An attempt to create a forum thread where players would explain some of their blunders in honest fashion.

In this first game I tried to patiently improve my position. Mean while I got a bit annoyed by noise of a house-mate in the background, and I was also boiling water and thinking about that. The moment I wanted to take care of the water for tea making, I quickly made a move, and the moment right after I made the move I saw the Nf4+ royal fork, and got even more annoyed, but managed to concentrate better.
en.lichess.org/MROz9mHb/black#59

Earlier today a terrible blunder game, almost too embarrassing to show. I had spend a lot of time in the opening/middlegame trying to squeeze an advantage out of it, trying to find good moves, and that got me into a bit of time trouble. Then, thinking I still had a bit of advantage I saw the upcoming knight fork on d3, and panicked a bit, brain frozen, and then blundering material and the game.

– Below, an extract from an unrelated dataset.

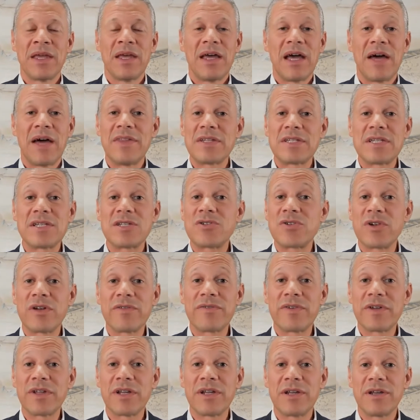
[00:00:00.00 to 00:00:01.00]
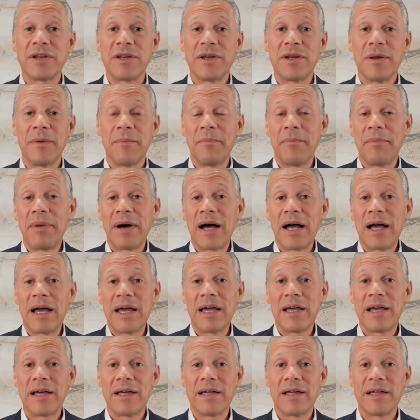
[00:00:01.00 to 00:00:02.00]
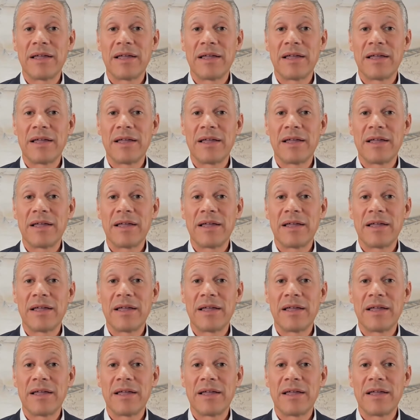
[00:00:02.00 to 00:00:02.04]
And this is driven by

en.lichess.org/E2lomSgQ/white#50
No one else was willing to share their weak moments ?
Then let me add some more.
What is more embarrassing than overlooking a classical Greek gift, not once but twice ???

en.lichess.org/TH1QBF3h/white#20

Reasons for this blunder ?
1) I was still half asleep.
2) I have played lots of games against this opponent, and with white it is always the same : 1.d4, and then Nc3, Bd2, 0-0-0, e3, f3, Qe2, Qf2 and after black's b5b4, knight to b1. It becomes a bit confusing when this opponent plays plain "normal" openings.
3) Some noise outside from playing children and their talking parents.
At #2 Your quality standards are very high to consider it embarassing. (pro level right there).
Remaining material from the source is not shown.